**Assigned task**
An exact transcription of every entry is required. Images are not part of it.
Data Start Marker
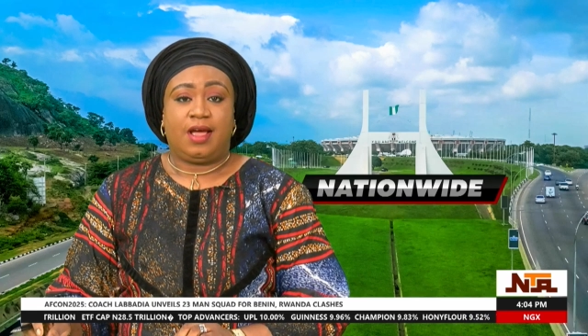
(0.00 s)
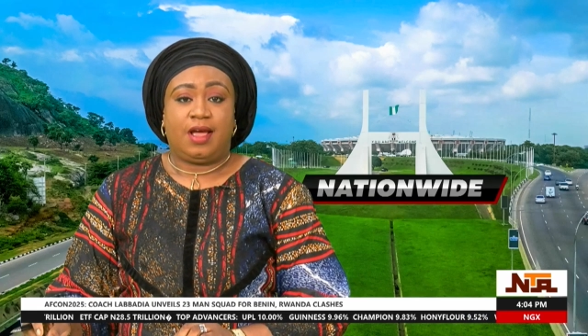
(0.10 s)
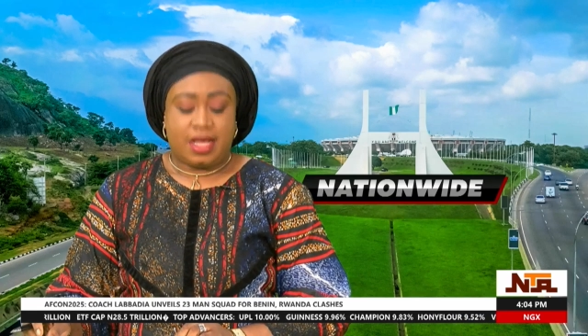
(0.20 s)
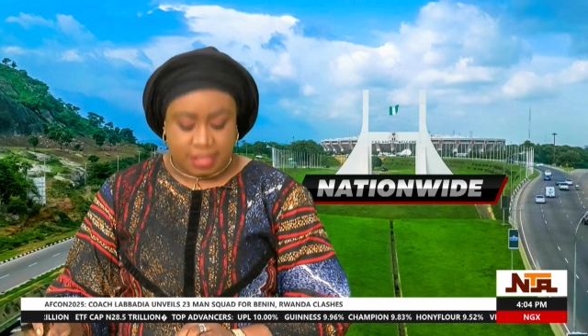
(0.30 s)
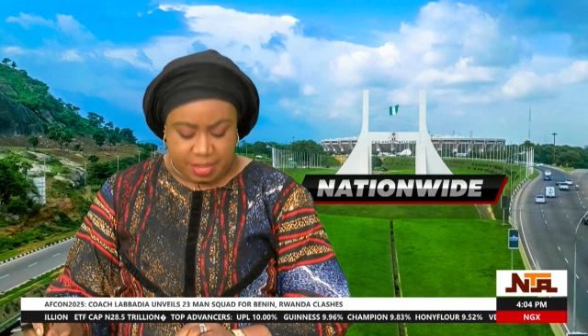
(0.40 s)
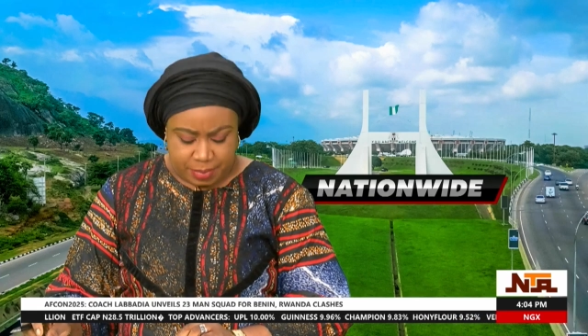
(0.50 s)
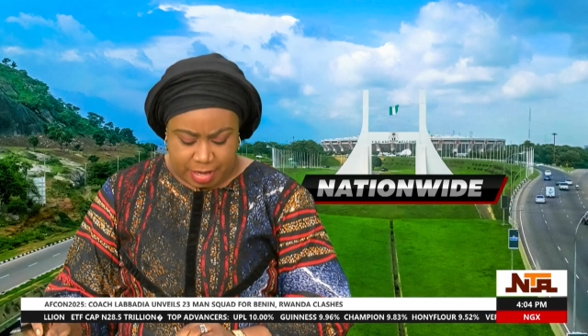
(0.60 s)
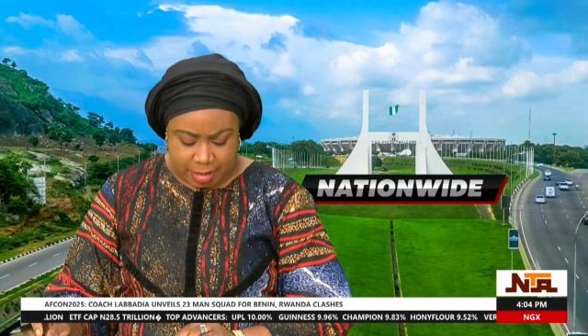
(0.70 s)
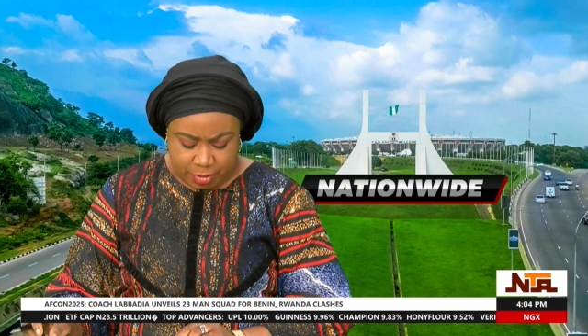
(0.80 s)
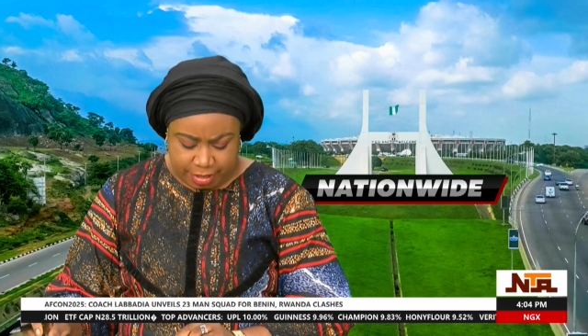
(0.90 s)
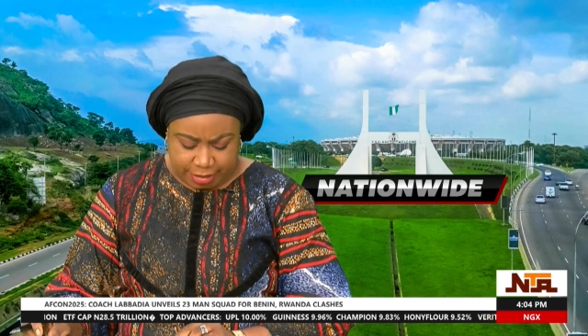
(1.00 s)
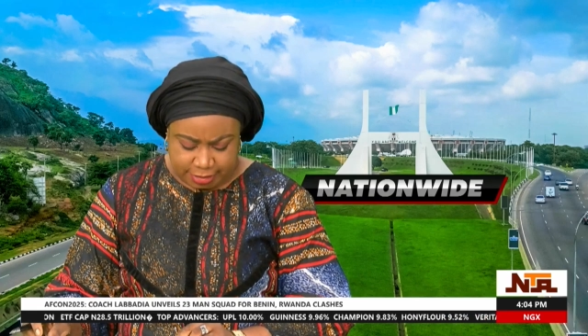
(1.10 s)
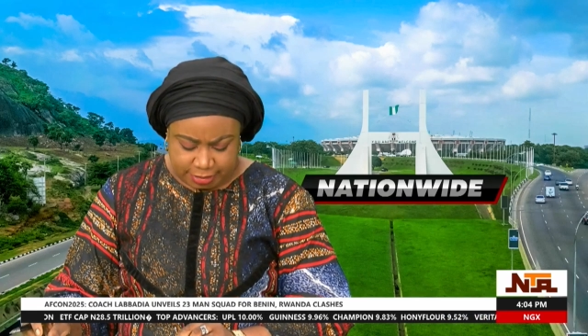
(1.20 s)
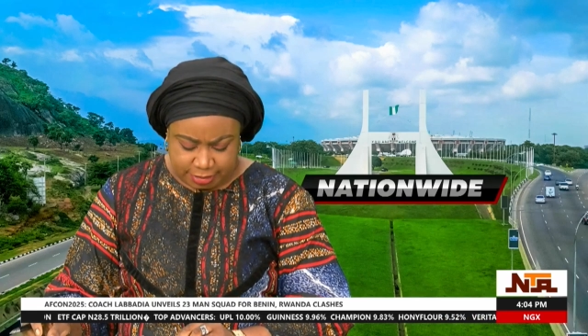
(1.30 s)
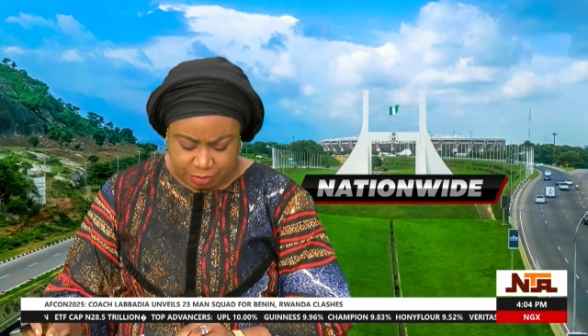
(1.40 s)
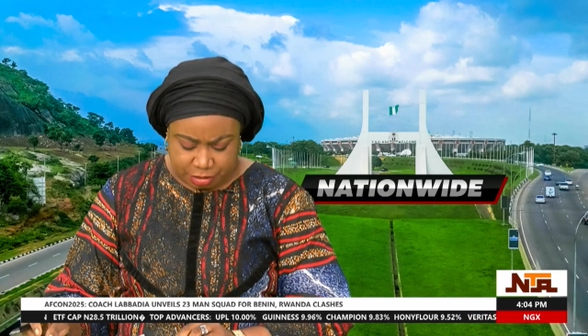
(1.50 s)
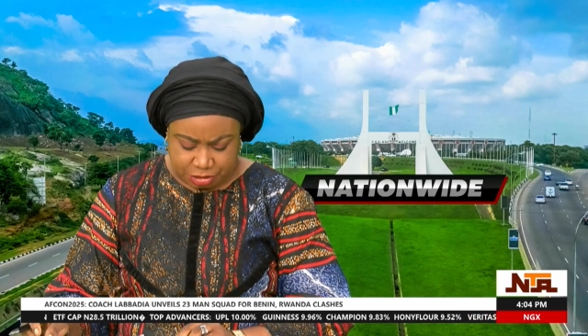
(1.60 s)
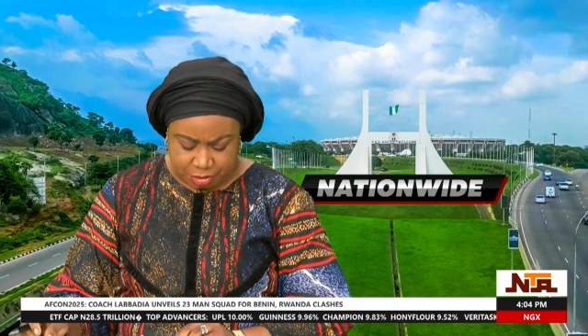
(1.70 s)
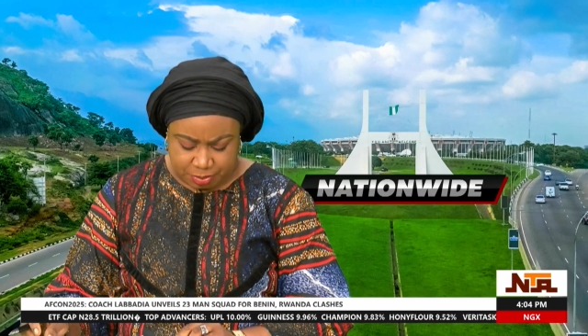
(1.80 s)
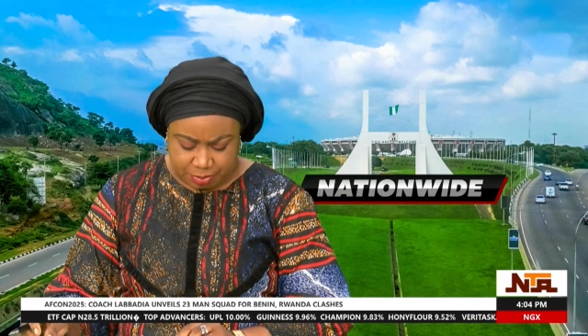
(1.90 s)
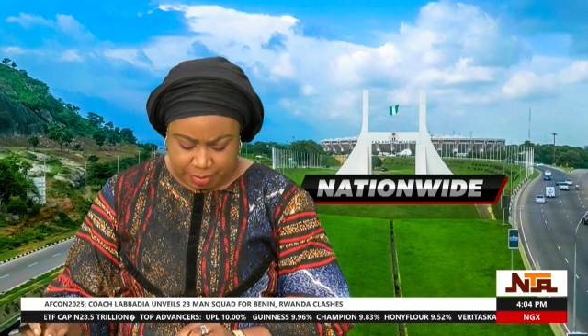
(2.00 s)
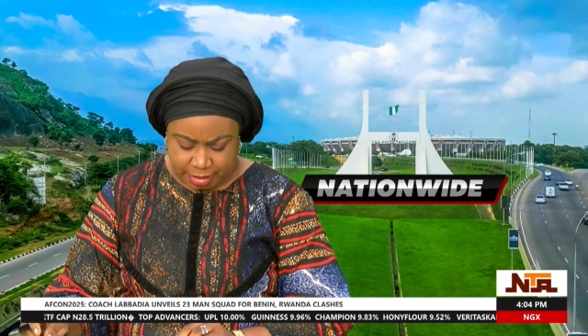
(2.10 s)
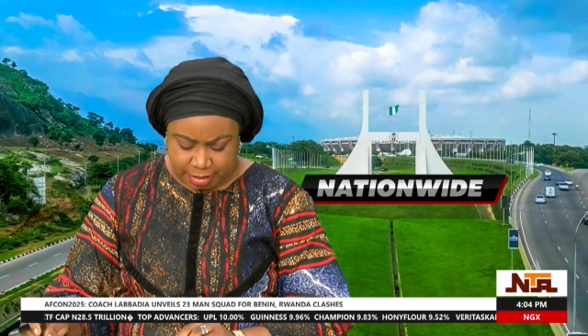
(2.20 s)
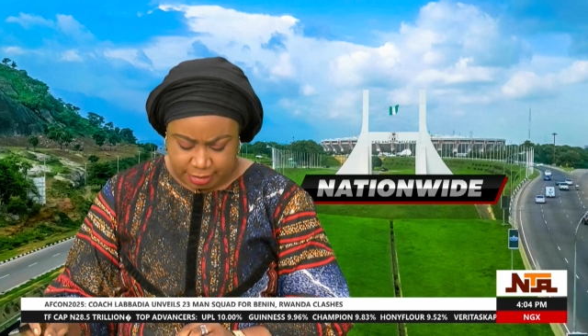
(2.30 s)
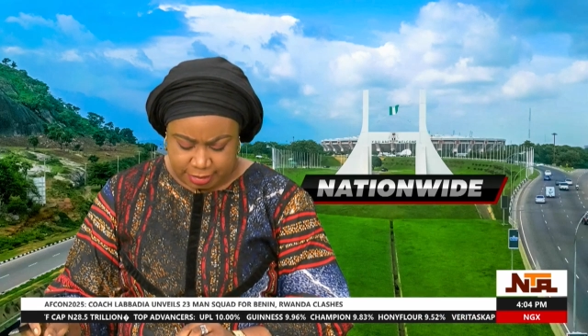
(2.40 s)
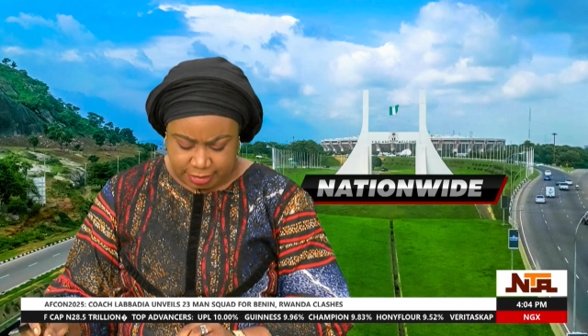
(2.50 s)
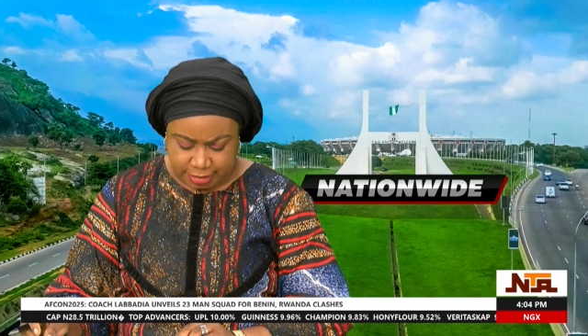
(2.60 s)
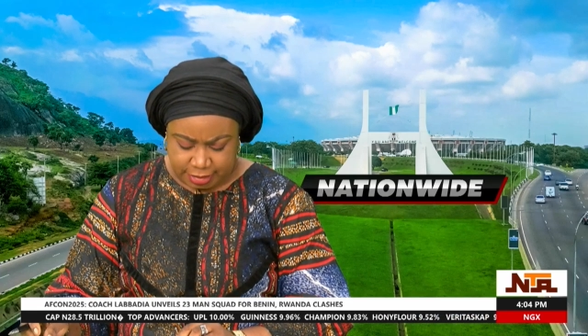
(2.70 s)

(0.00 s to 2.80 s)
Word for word: A Zimbabwean Bishop Eben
Data End Marker
**Exercise solution**
(0.00 s)
(0.10 s)
(0.20 s)
(0.30 s)
(0.40 s)
(0.50 s)
(0.60 s)
(0.70 s)
(0.80 s)
(0.90 s)
(1.00 s)
(1.10 s)
(1.20 s)
(1.30 s)
(1.40 s)
(1.50 s)
(1.60 s)
(1.70 s)
(1.80 s)
(1.90 s)
(2.00 s)
(2.10 s)
(2.20 s)
(2.30 s)
(2.40 s)
(2.50 s)
(2.60 s)
(2.70 s)

(0.00 s to 2.80 s)
Word for word: A Zimbabwean Bishop Eben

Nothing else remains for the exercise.